In times of increasingly spreading antibiotic resistance, the comprehensive investigation of opportunistic pathogens is becoming more and more critical. So-called in-sillico approaches (i.e., biological experiments carried out on the computer), such as the simulation of strain-specific metabolic models on the genome level (GEMs), make an essential contribution to investigating pathogens, as they enable the rapid testing of plausible laboratory scenarios. As part of her master’s thesis, “Reconstruction of strain-specific metabolic models of Staphylococcus haemolyticus,” Ms. Gwendolyn O. Gusak developed three new GEMs of the organism Staphylococcus haemolyticus (SH) and compared them to GEMs automatically generated for the same organism. Their new workflow from genome to draft GEM shows good results, as 98.69% of all protein sequences obtained valid identifiers from the NCBI database. Her resulting model iShIMITSC147GOG23 showed similar results compared to SH’s other models.
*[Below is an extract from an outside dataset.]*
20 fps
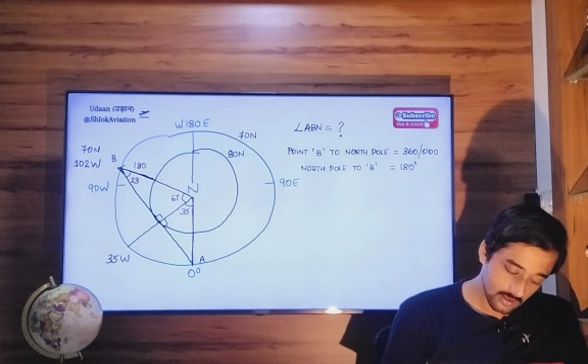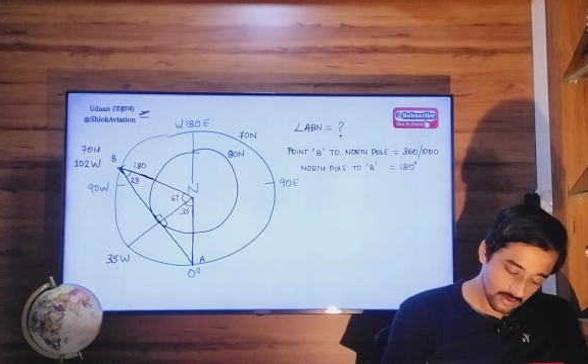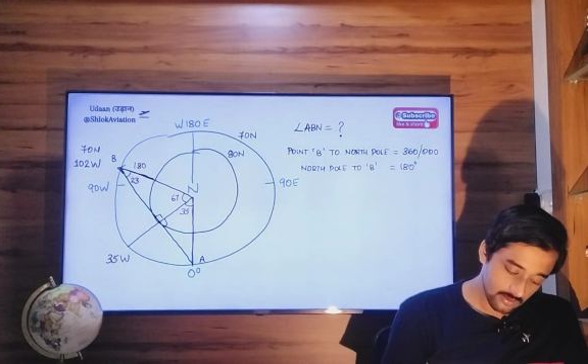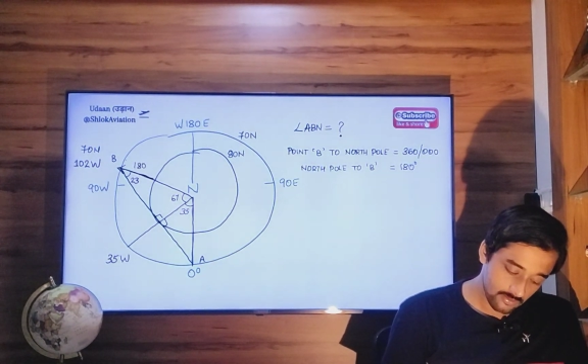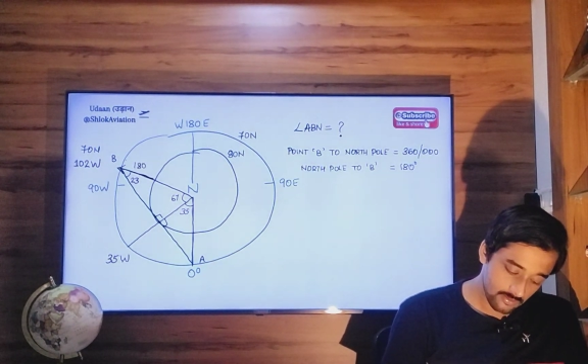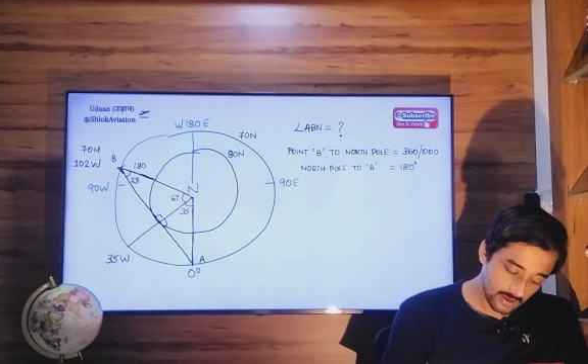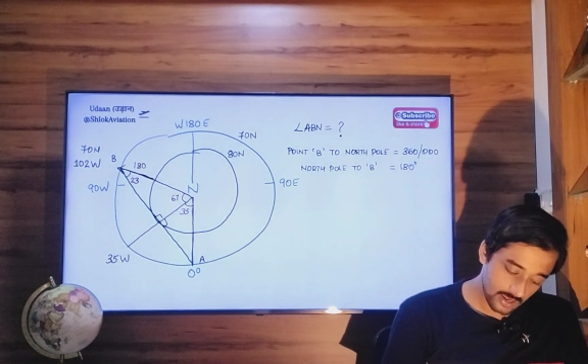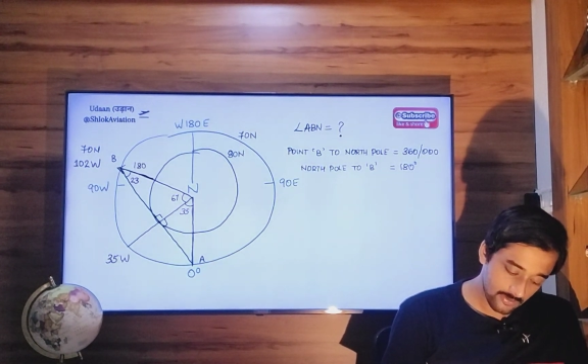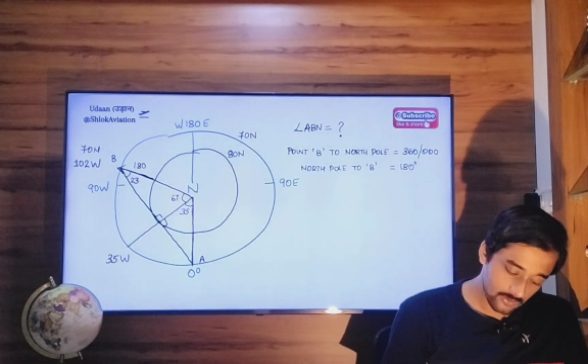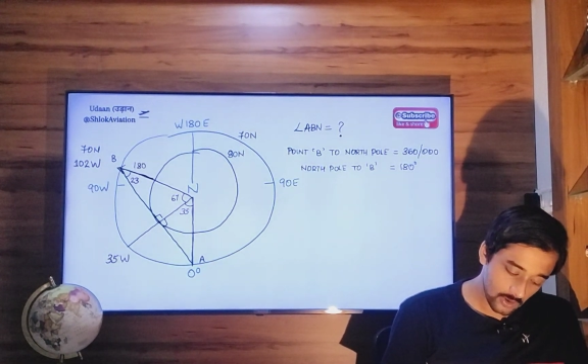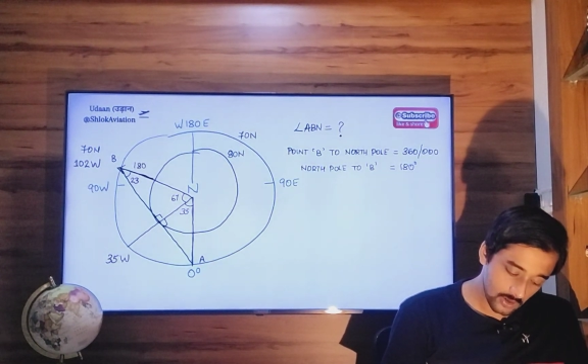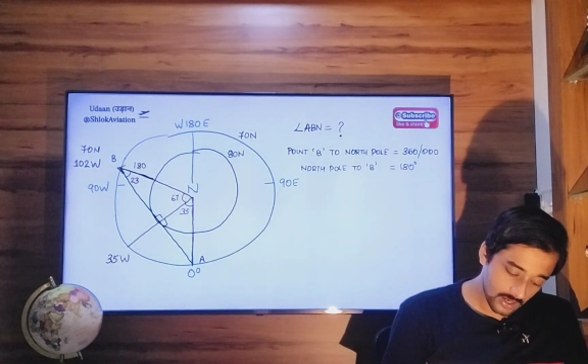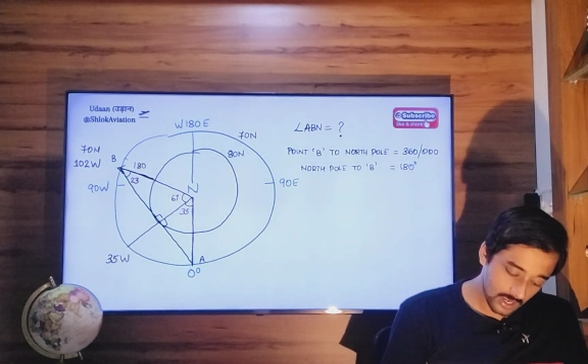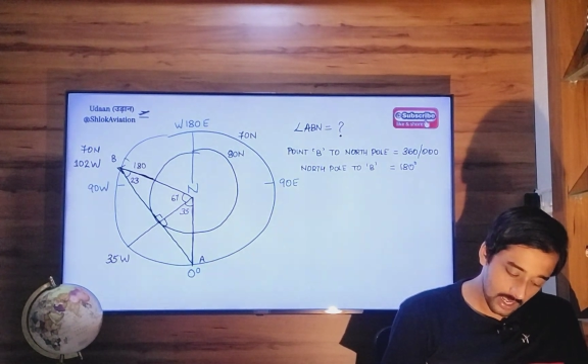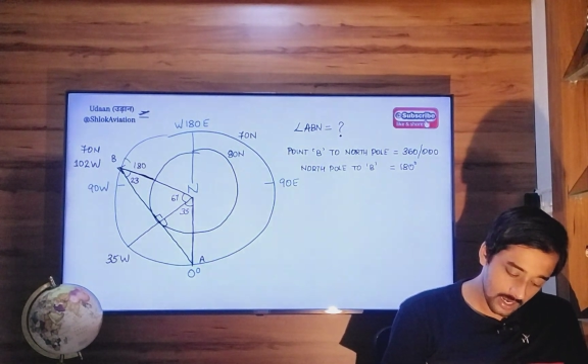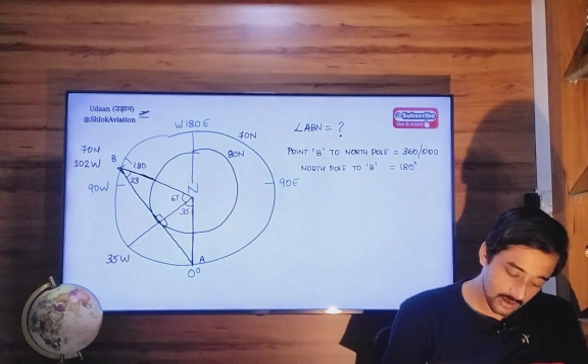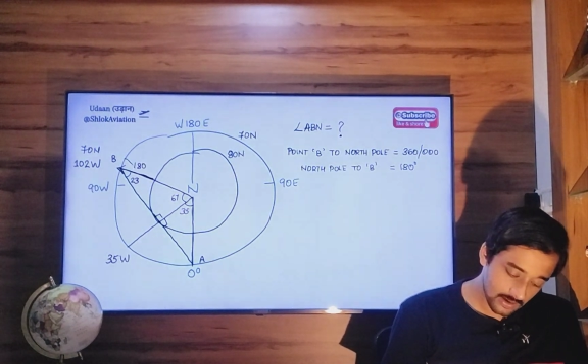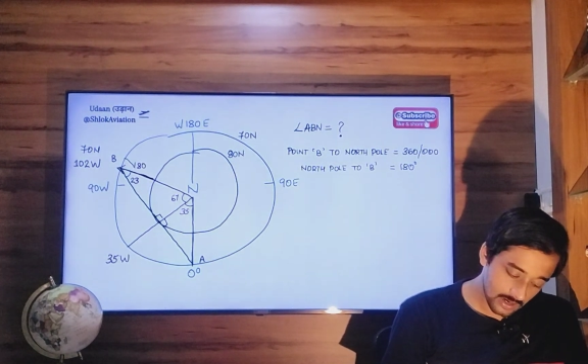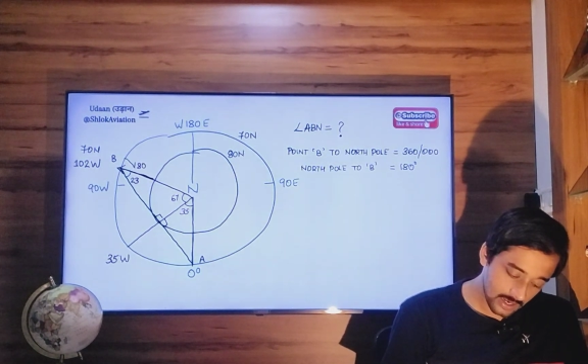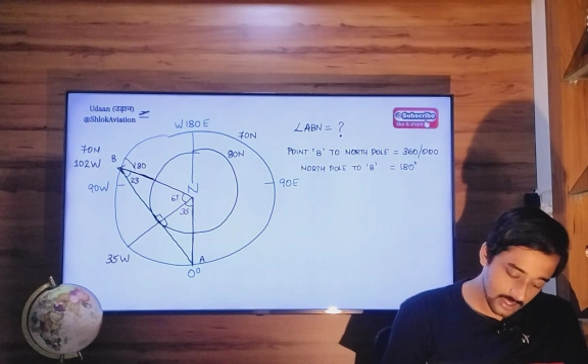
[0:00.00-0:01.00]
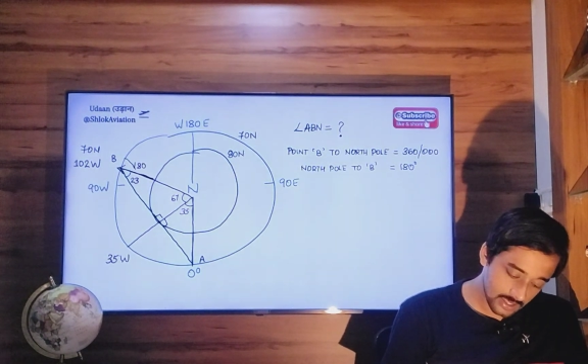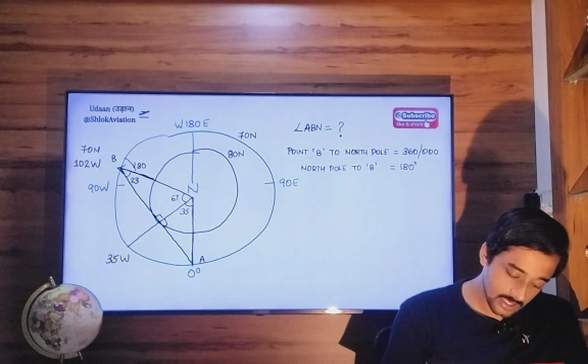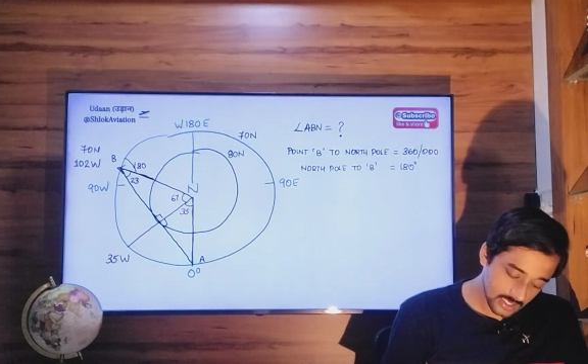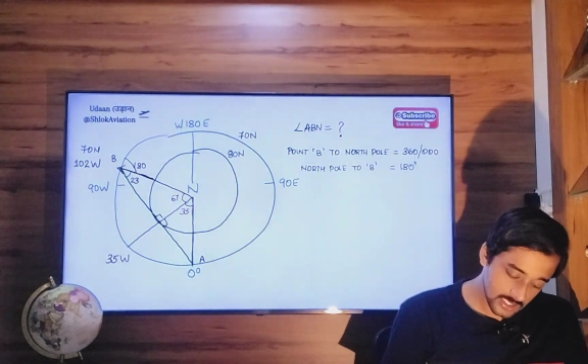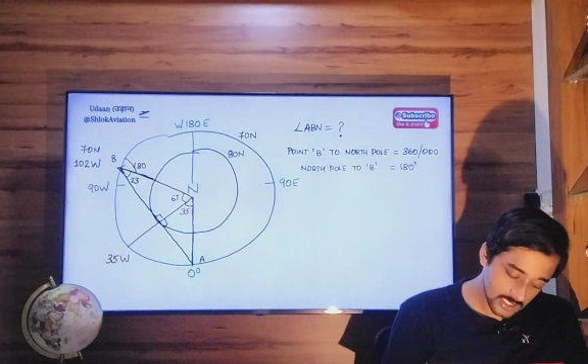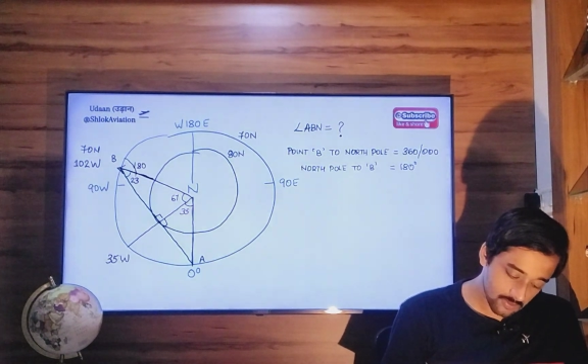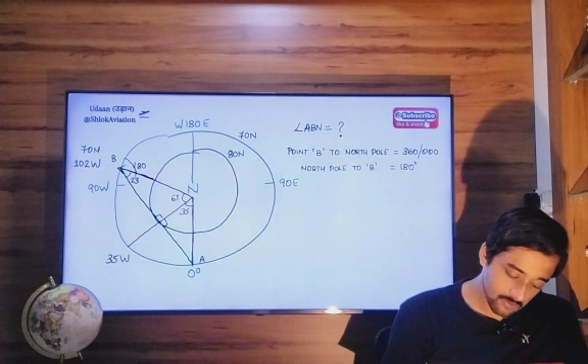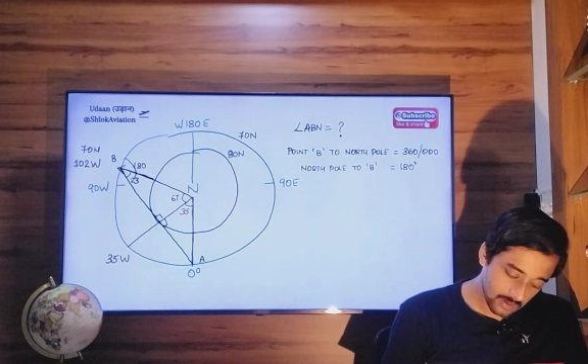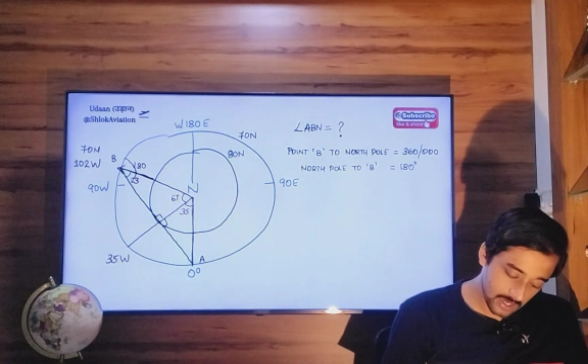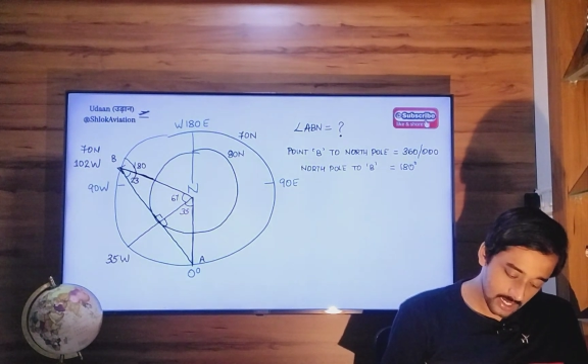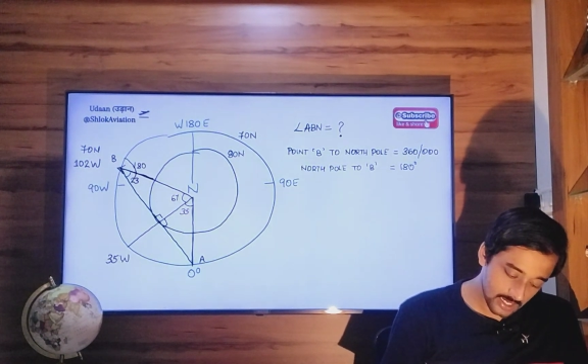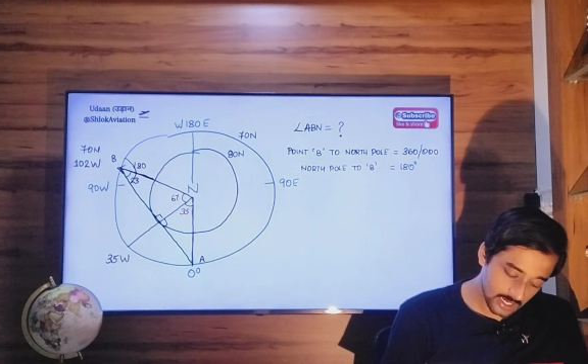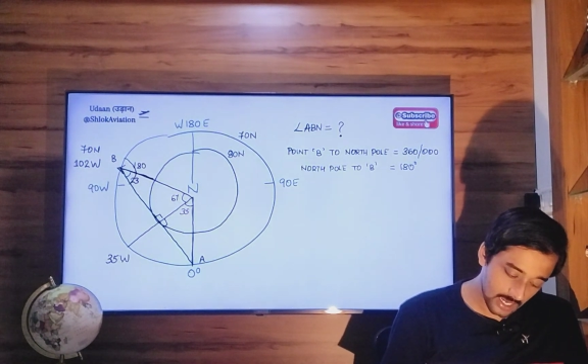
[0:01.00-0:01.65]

We have to calculate this big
In addition, as part of her work, she extended the script collection called refineGEMs to include an algorithm that fills gaps in the models, which she plans to continue working on after completing her thesis. Comparing the MEMOTE scores of the new models with the automatically generated models shows that the quality of the models is the same, except for the oldest model from 2017, which has a low MEMOTE score of 66.08%. The results of their growth simulations mostly show doubling times in a plausible range for laboratory research. She makes her work on the software and the models themselves publicly available on GitHub and in the BioModels database common to systems biology. After completing this work, Ms. Gusak plans to have her results peer-reviewed and published by a journal.